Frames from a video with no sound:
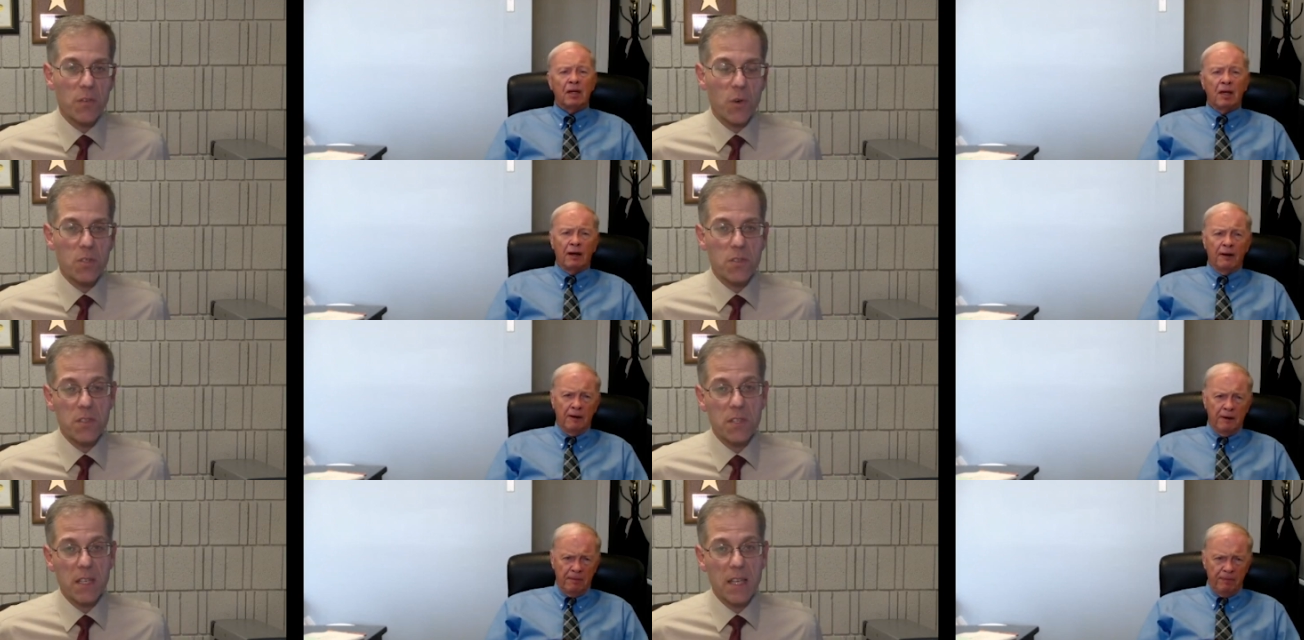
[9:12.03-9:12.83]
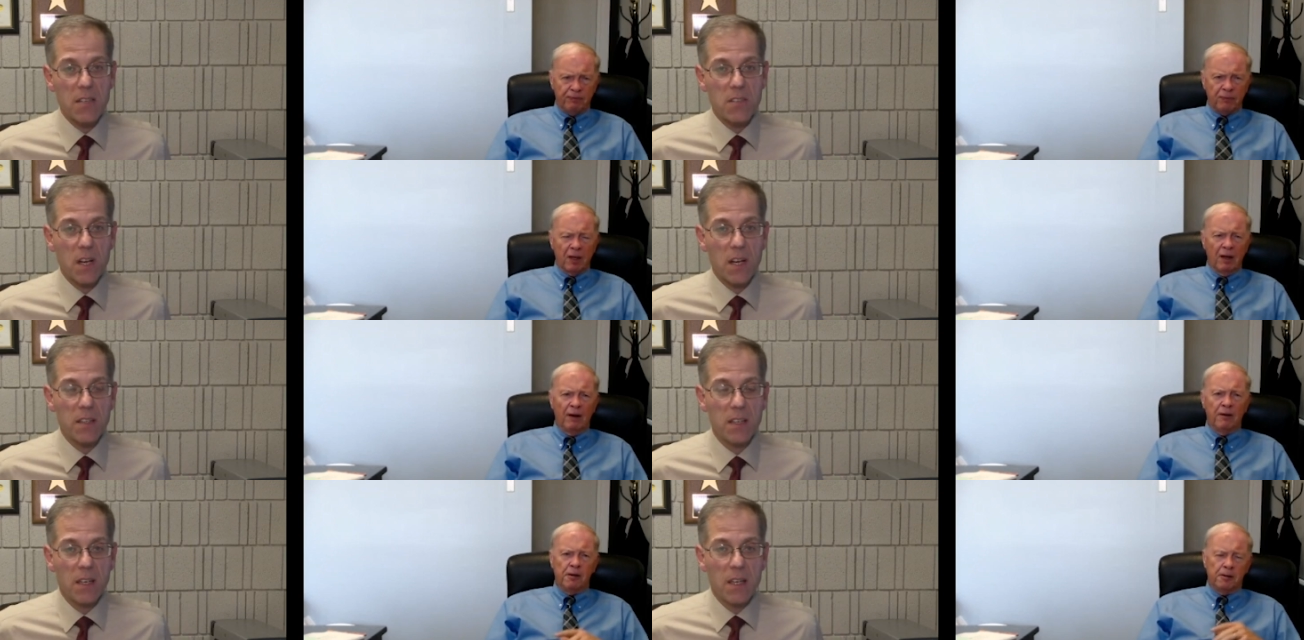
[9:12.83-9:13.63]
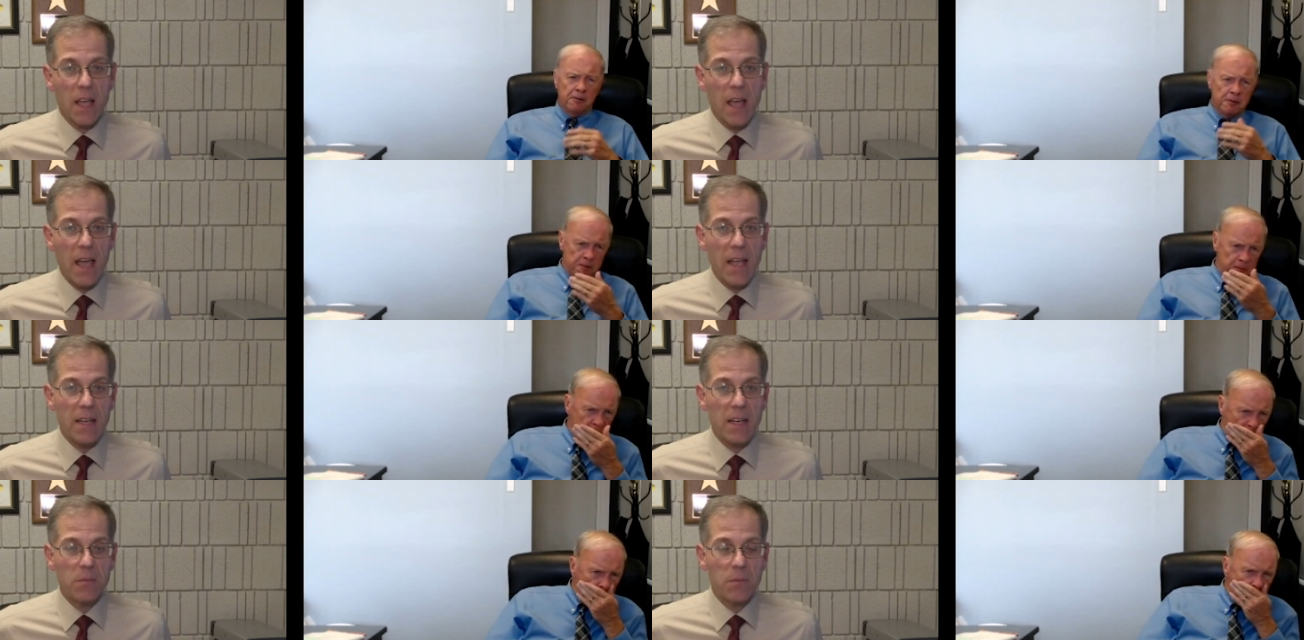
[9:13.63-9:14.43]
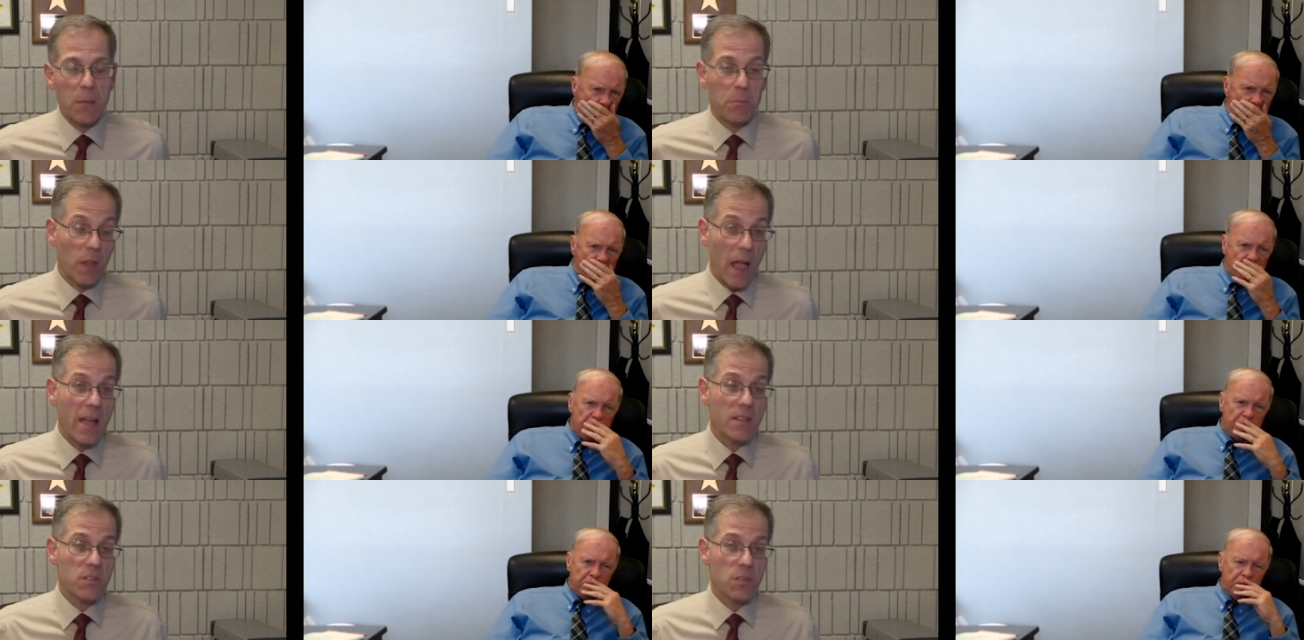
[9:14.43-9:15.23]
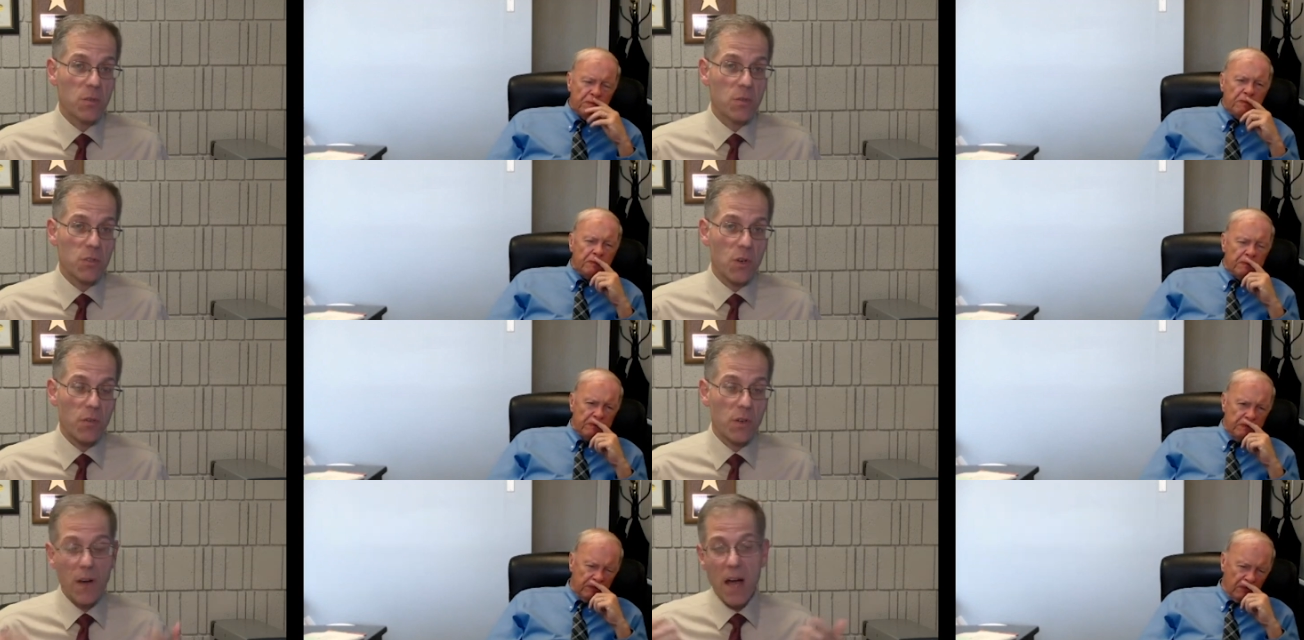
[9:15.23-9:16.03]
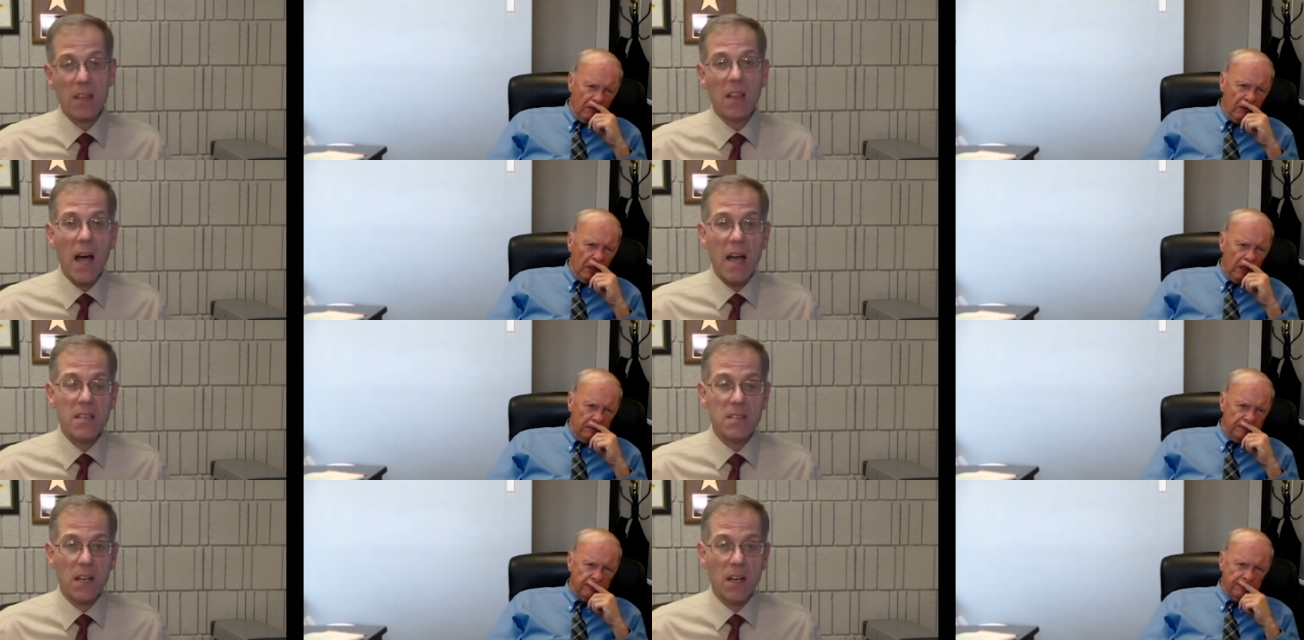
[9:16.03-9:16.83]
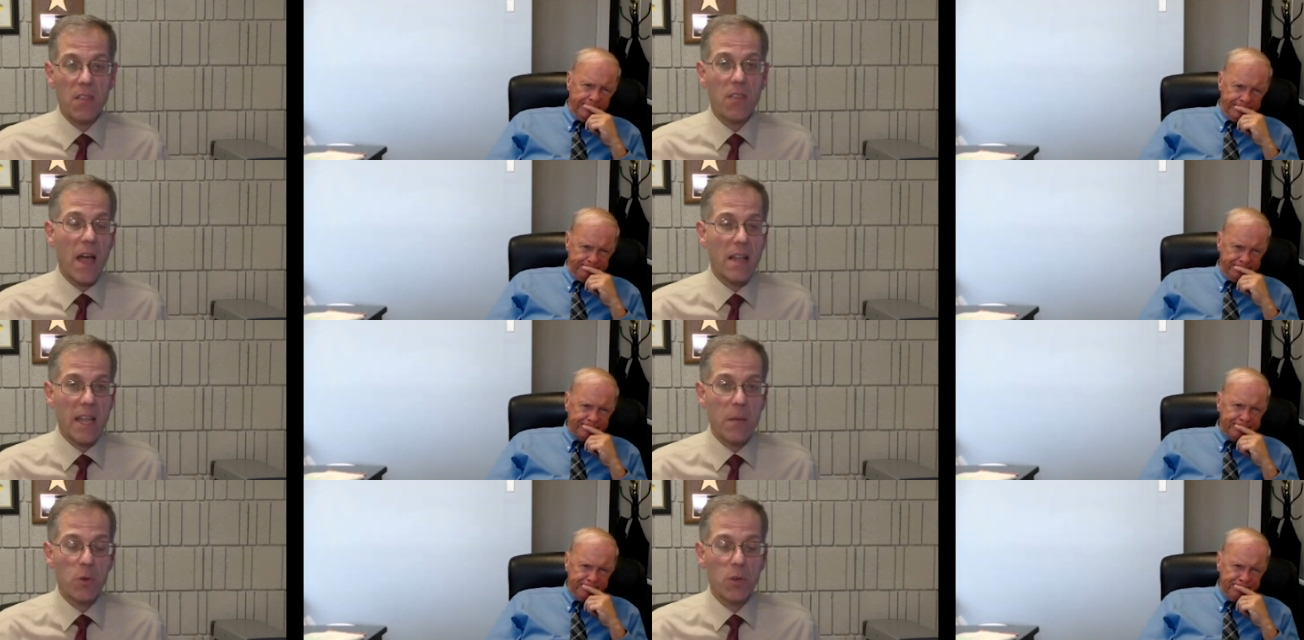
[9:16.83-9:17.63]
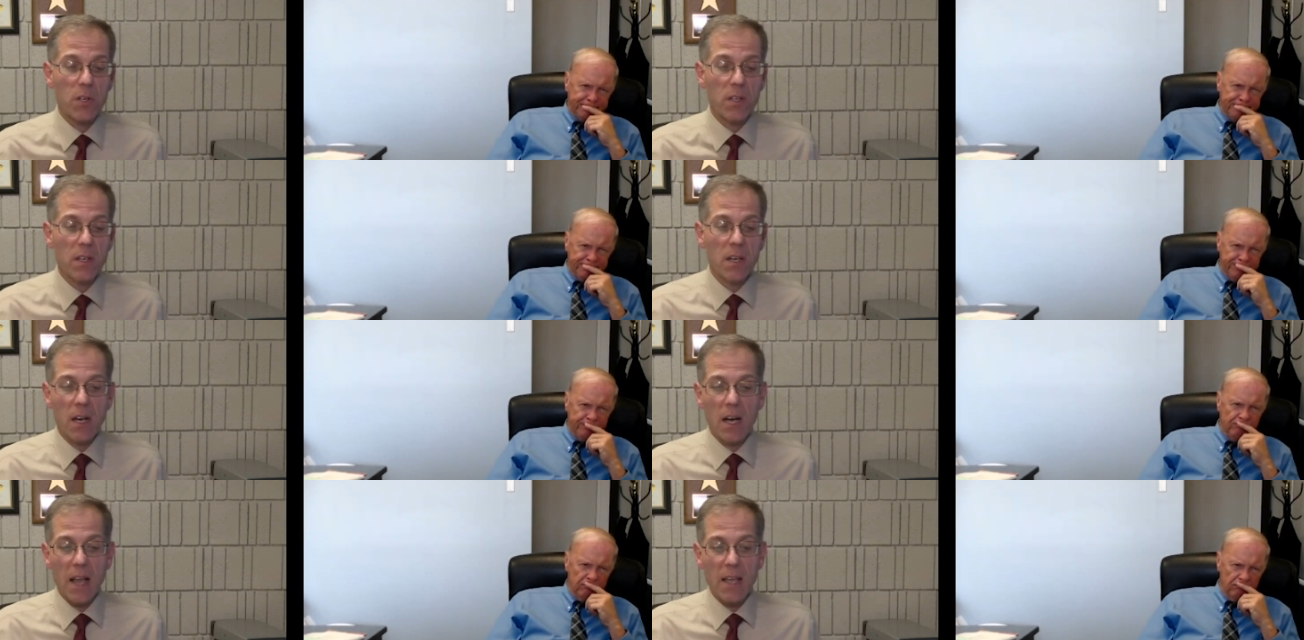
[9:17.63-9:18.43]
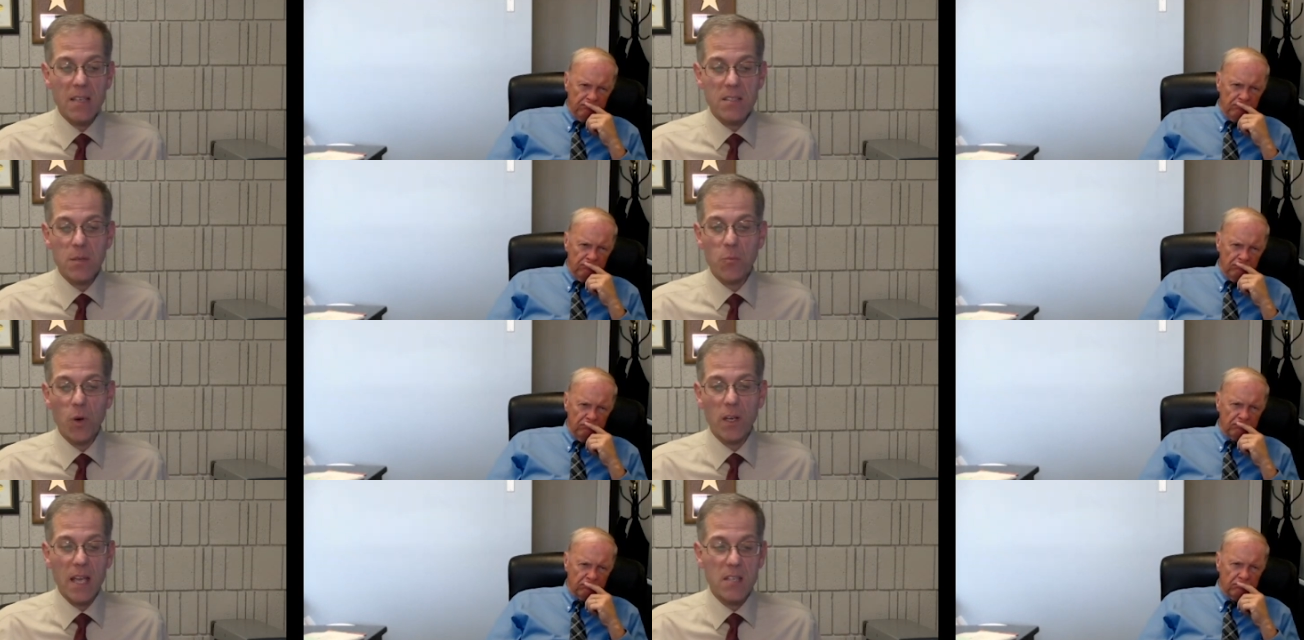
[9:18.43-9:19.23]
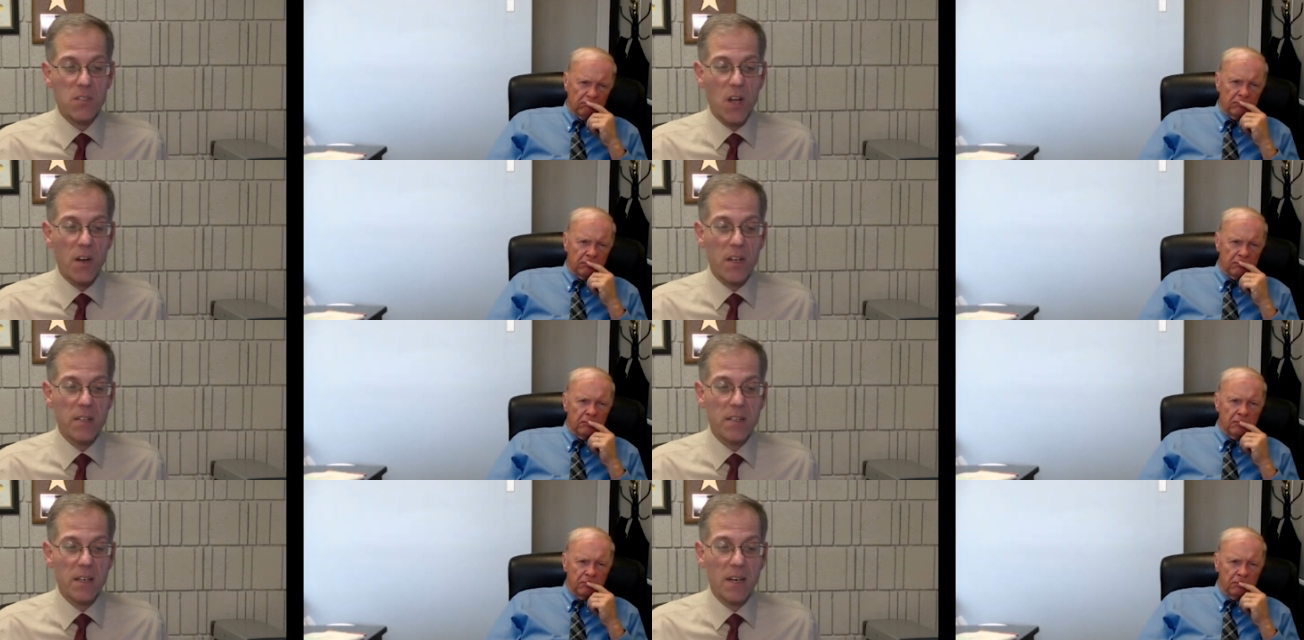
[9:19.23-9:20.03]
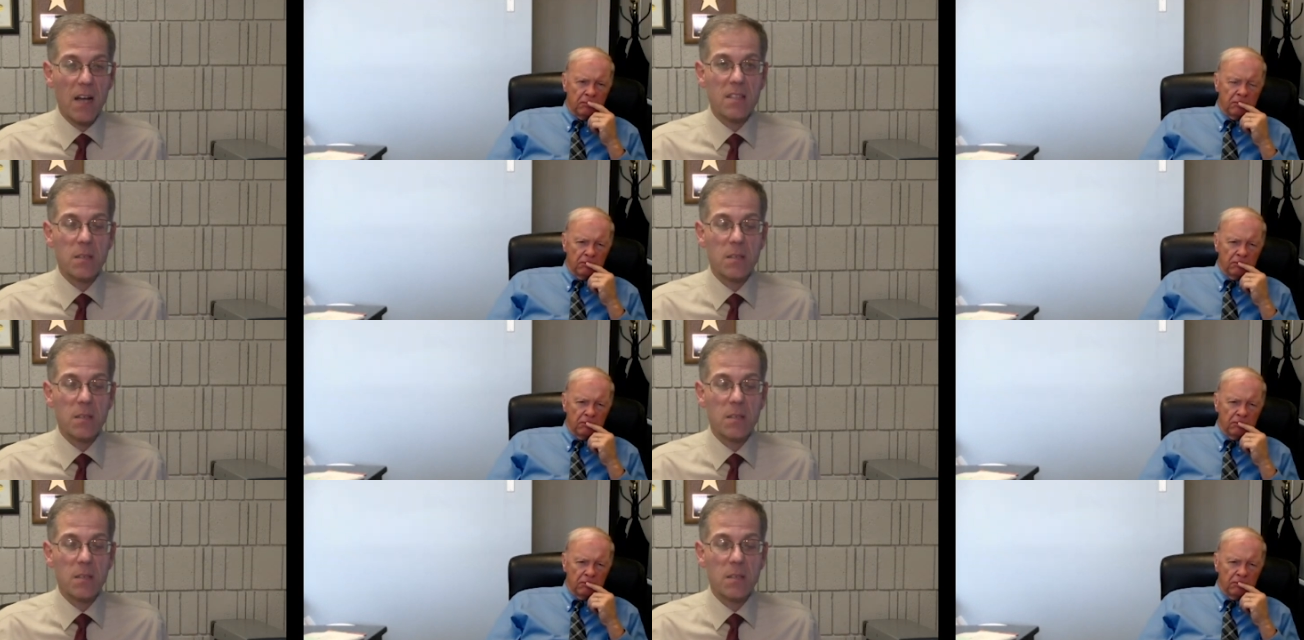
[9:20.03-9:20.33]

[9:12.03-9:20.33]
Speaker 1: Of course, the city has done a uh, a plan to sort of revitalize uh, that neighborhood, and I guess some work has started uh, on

---

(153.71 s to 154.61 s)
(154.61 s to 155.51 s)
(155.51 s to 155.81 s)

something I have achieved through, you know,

Problem requirements: All lines above starting at the one with "Frames from a" and ending at the one with "[9:20.03-9:20.33]", inclusive, are to be printed again exactly, with the pictures left out.

Result:
Frames from a video with no sound:
[9:12.03-9:12.83]
[9:12.83-9:13.63]
[9:13.63-9:14.43]
[9:14.43-9:15.23]
[9:15.23-9:16.03]
[9:16.03-9:16.83]
[9:16.83-9:17.63]
[9:17.63-9:18.43]
[9:18.43-9:19.23]
[9:19.23-9:20.03]
[9:20.03-9:20.33]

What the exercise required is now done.